- Born: Inés Aleida Sánchez Guarde 11 June 1931 Havana, Cuba
- Died: 7 April 2023 (aged 91) San José, Costa Rica
- Occupation: Journalist
- Employers: Repretel; Teletica;
- Spouse: Ernesto Revuelta Milán (d. 2011)
- Children: 3
- Awards: Order of the Rising Sun (2012)

= Inés Sánchez =

Cuban-Costa Rican journalist (1931–2023)

Inés Aleida Sánchez Guarde de Revuelta (11 June 1931 – 7 April 2023) was a Cuban-Costa Rican journalist. She was the host of the television program Teleclub, a position she has held since its premiere in 1963. She was recognized by Guinness World Records as the longest-serving presenter of an educational television program.

==Biography==
Inés Sánchez was born in Havana on 11 June 1931. She studied journalism and audiovisual production, and made some appearances on radio and television. Due to censorship after the Cuban Revolution, she emigrated to Costa Rica with her husband and eldest daughter in 1961.

A journalist must have her hands free to take the microphone and say what she thinks she should say, but suddenly there was no more freedom to speak. They told us what we had to say and made us go dressed as militia members. So I complained, and although they offered to increase my salary, I explained that it was not about that, but that they let me say what I thought I should say.
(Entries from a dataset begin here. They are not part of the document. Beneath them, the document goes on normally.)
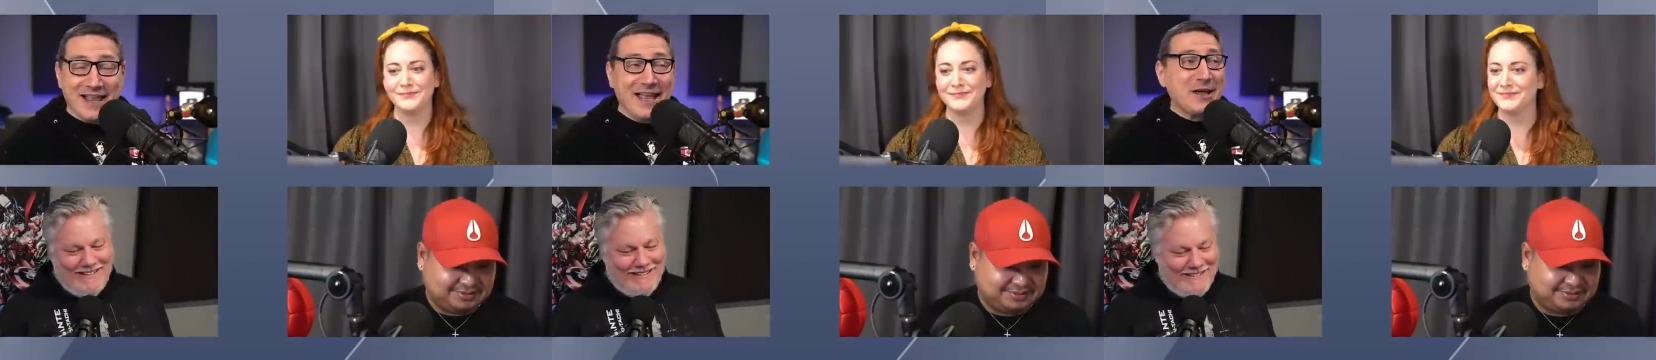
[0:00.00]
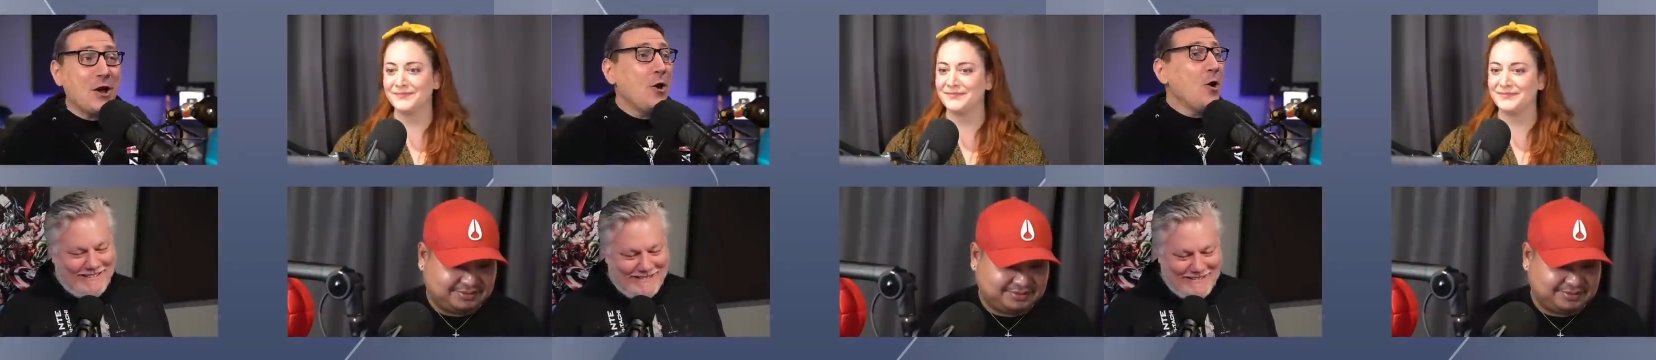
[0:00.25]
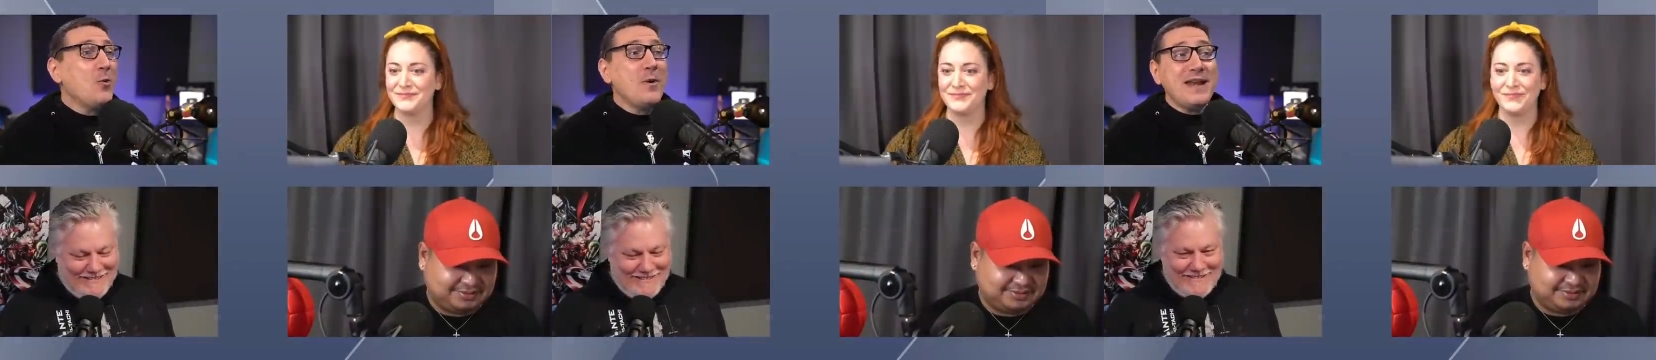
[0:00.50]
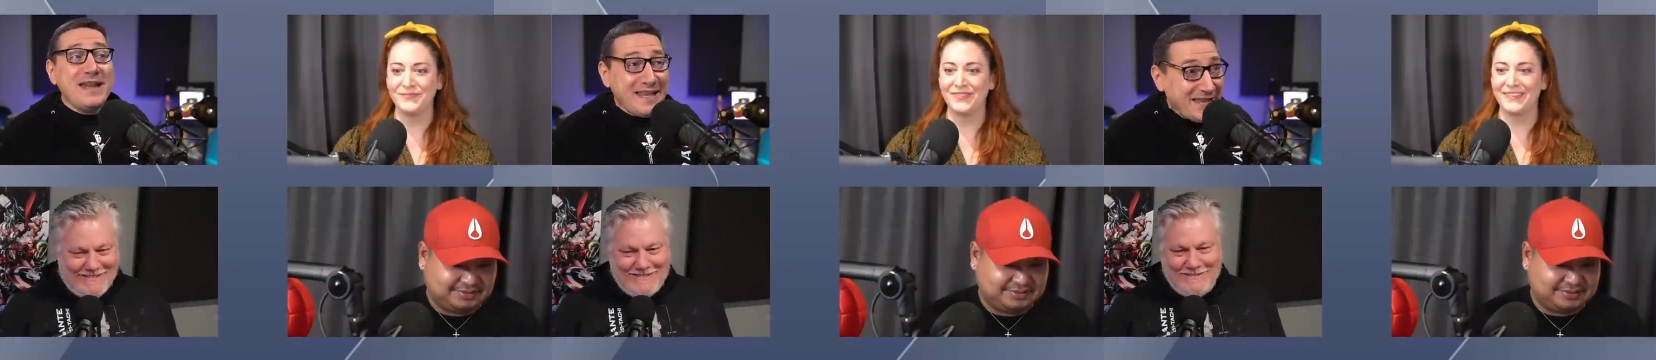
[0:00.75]
Speaker 1: like
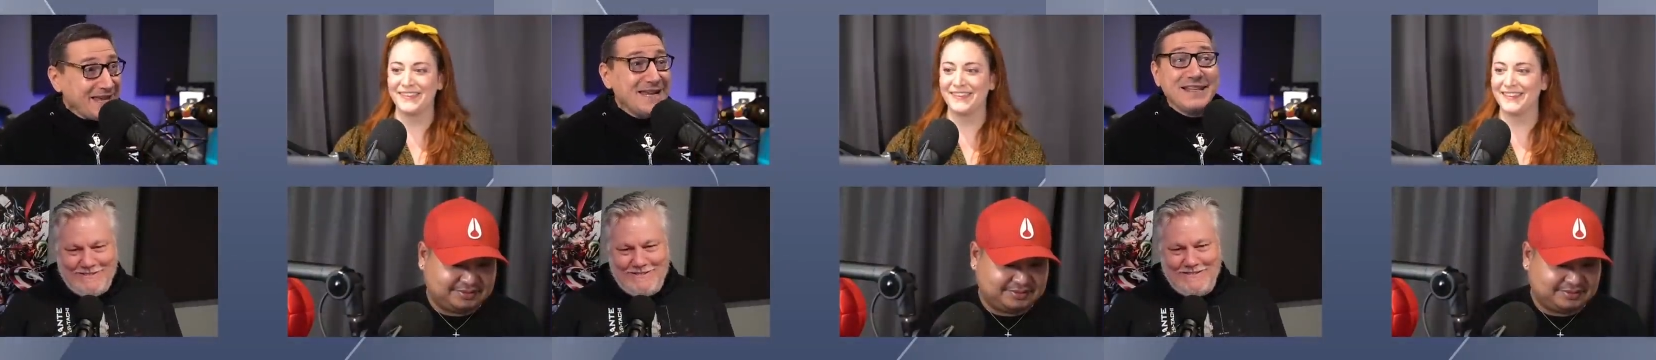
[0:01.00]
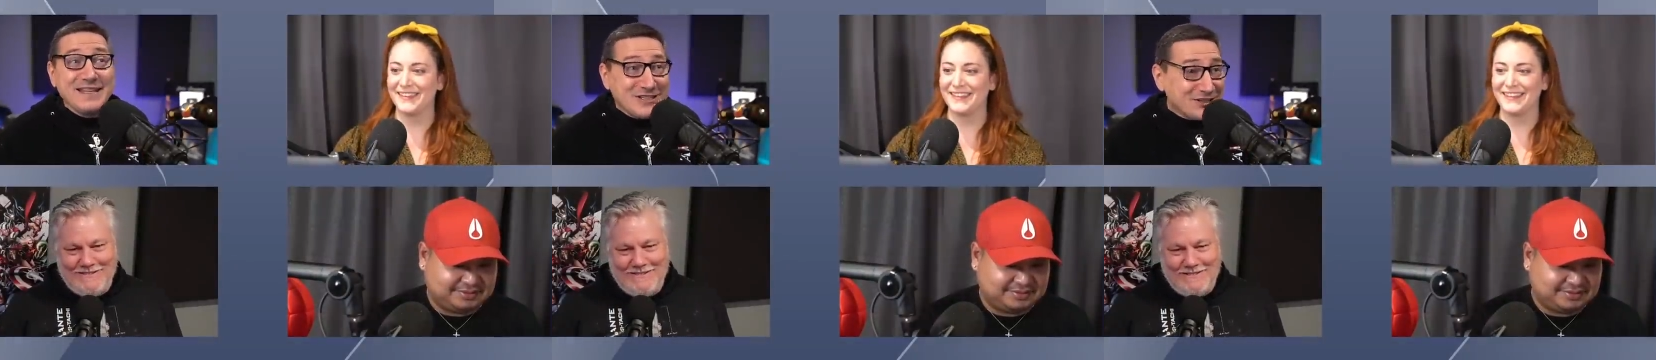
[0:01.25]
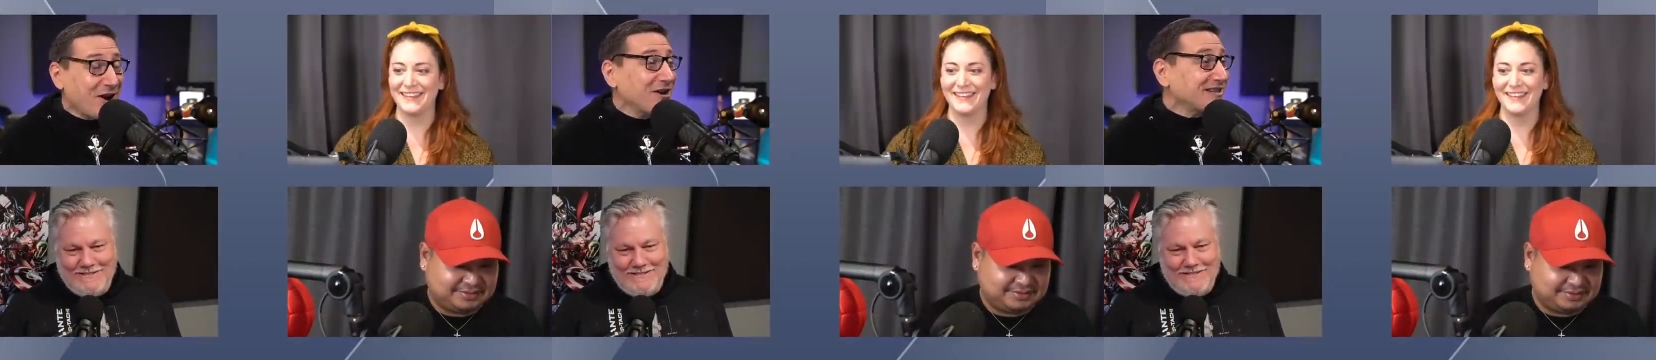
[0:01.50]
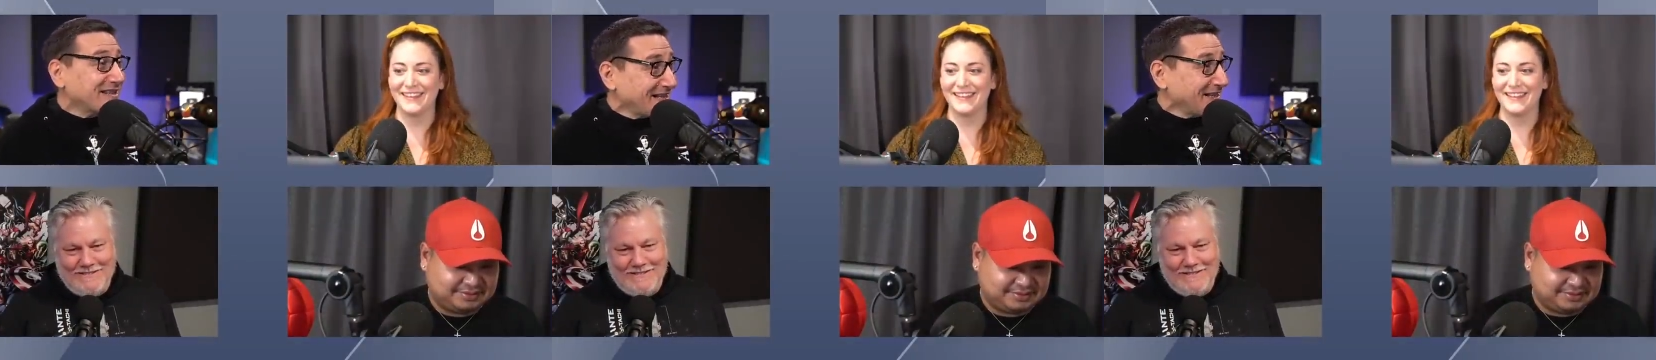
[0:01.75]
when Eagly
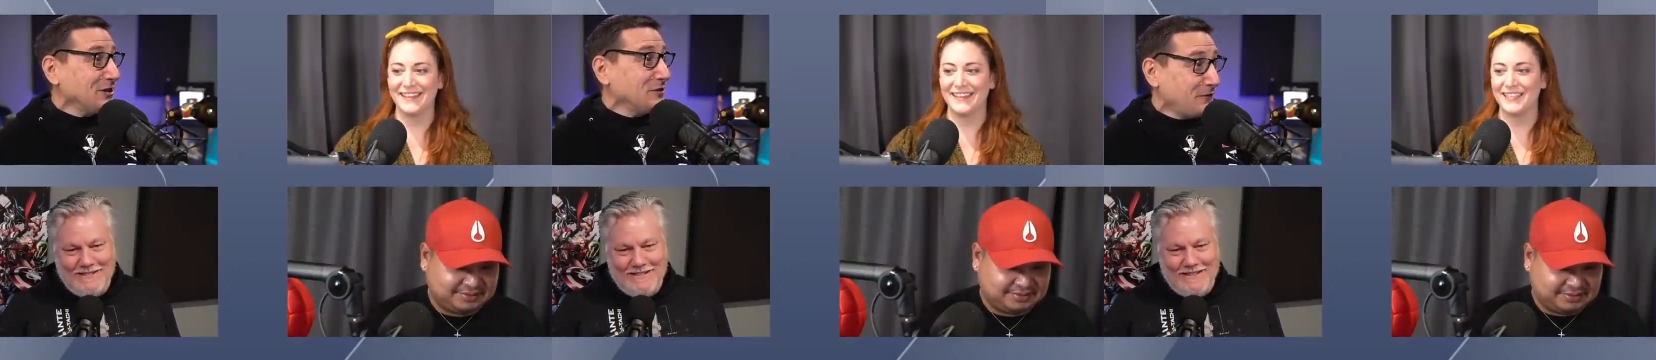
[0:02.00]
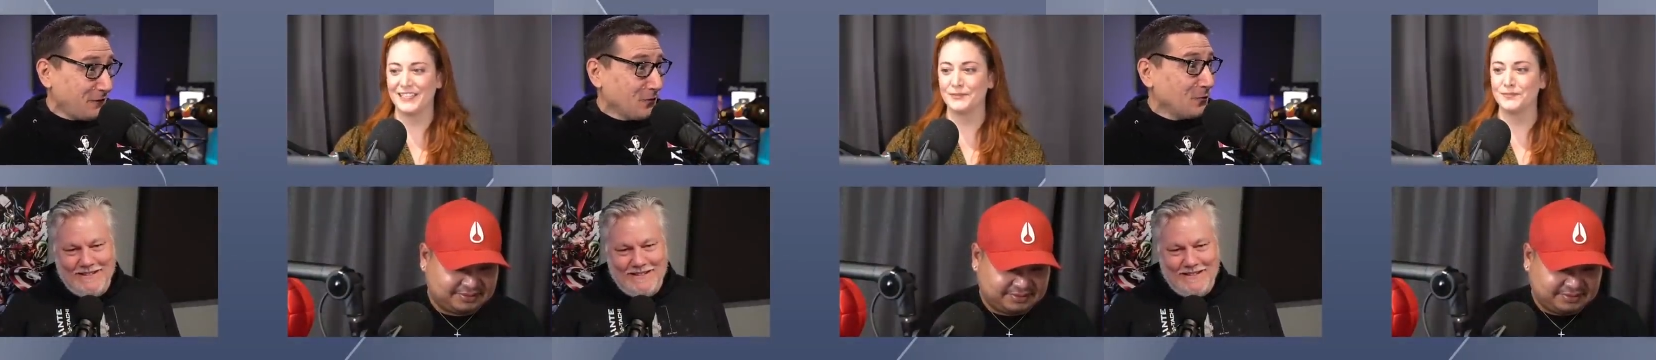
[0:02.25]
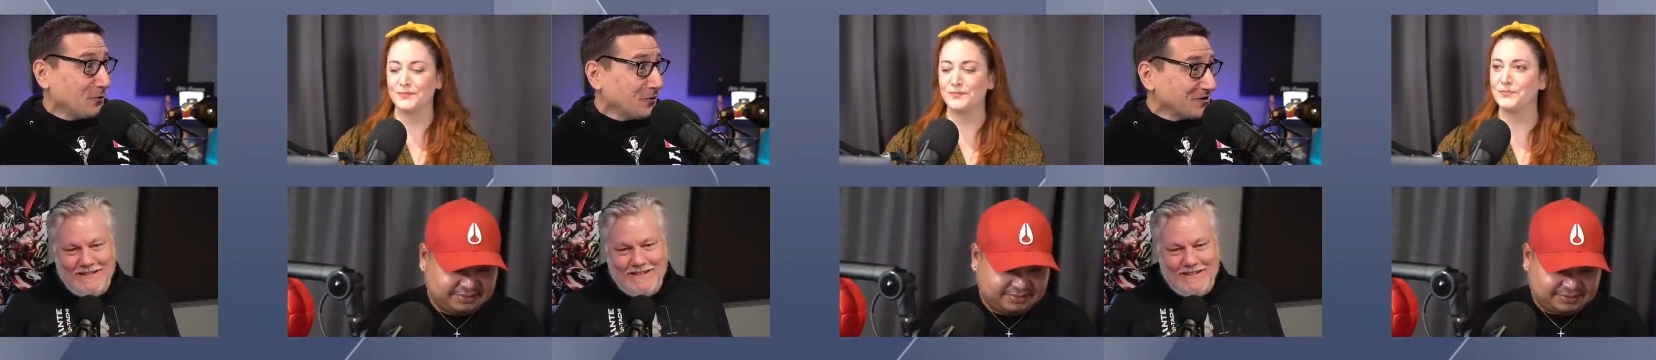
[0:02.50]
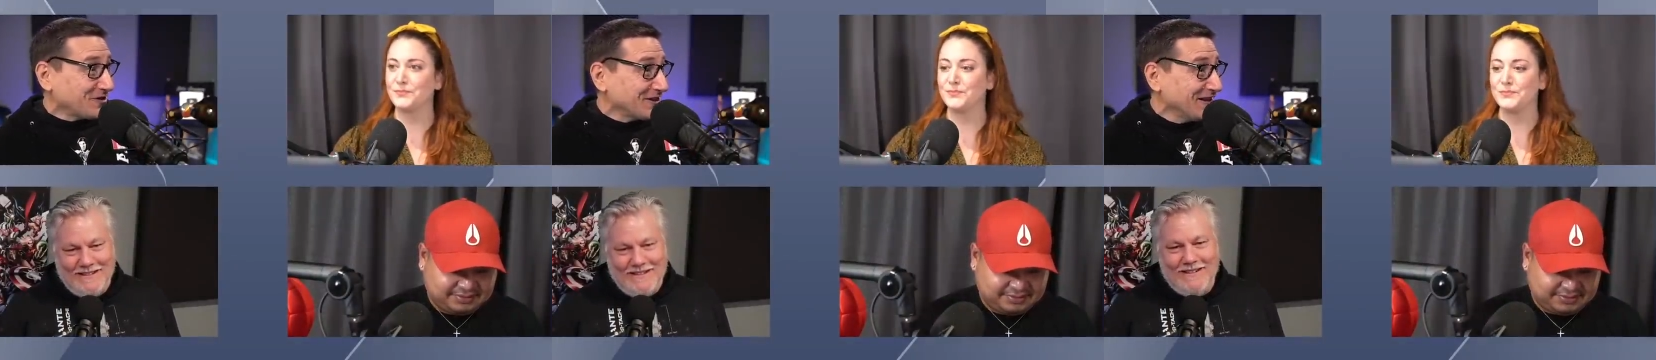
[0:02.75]
starts killing
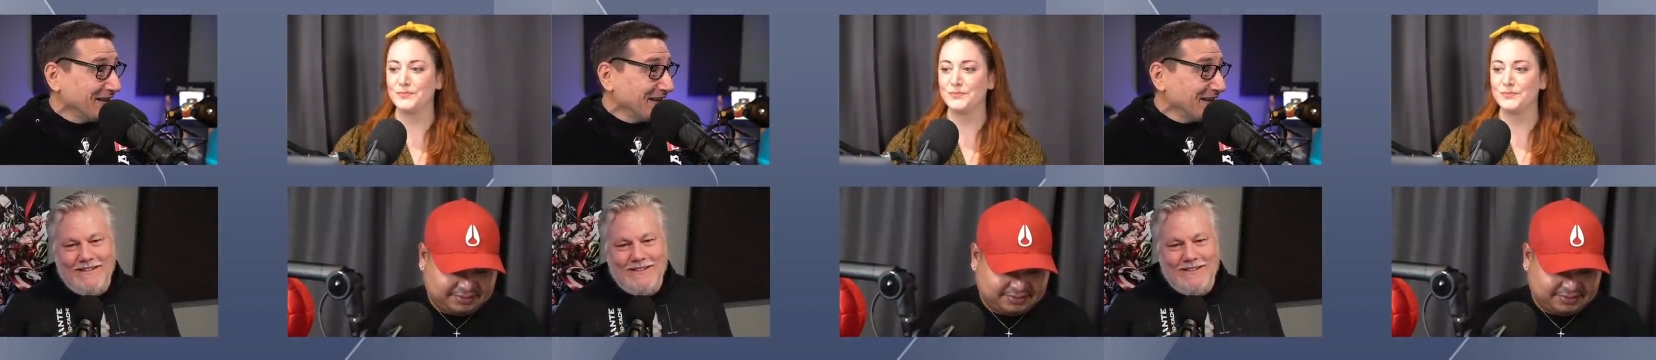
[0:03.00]
fools.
Sánchez initially worked for Radio Monumental's news program, and later joined Las Estrellas se reúnen. She became the host of Teleclub, an educational television program which debuted on 8 February 1963. It was aimed at stay-at-home parents, with segments on cooking, sewing, health, nutrition, and beauty, as well as news. According to Sánchez, Teleclub succeeded because it met the need for a family-oriented program which Costa Rican television had been lacking.

It was first broadcast on Canal 4, then moved to Teletica Canal 7, followed by Repretel Canal 6, Canal 2, Canal 4 until 2002, and Canal 13 until 2015. It is currently broadcast by Televisora de Costa Rica on Teletica XPERTV Canal 33.

On 21 January 2002, the program was interrupted when Sánchez suffered a life-threatening heart attack. She recovered and returned to hosting on 2 May.

As of 2010, more than 13,000 hours of Teleclub had been broadcast.

==Personal life and death==
Sánchez had three daughters and four grandchildren. Her husband, Ernesto Revuelta Milán, died in 2011. Sánchez died on 7 April 2023, at the age of 91.

==Awards and recognition==
In August 2005, Inés Sánchez was presented with a recognition from the government of Japan for her dissemination of Japanese culture through Teleclubs segments on ikebana, origami, and cuisine. In December 2012, she received the Order of the Rising Sun, Gold and Silver Rays.

Sánchez holds two Guinness world records – for longest running television educational show and longest career as a presenter of an educational television program.

In February 2019, she received the International Award for Television Excellence from the Hispano-World Writers' Union.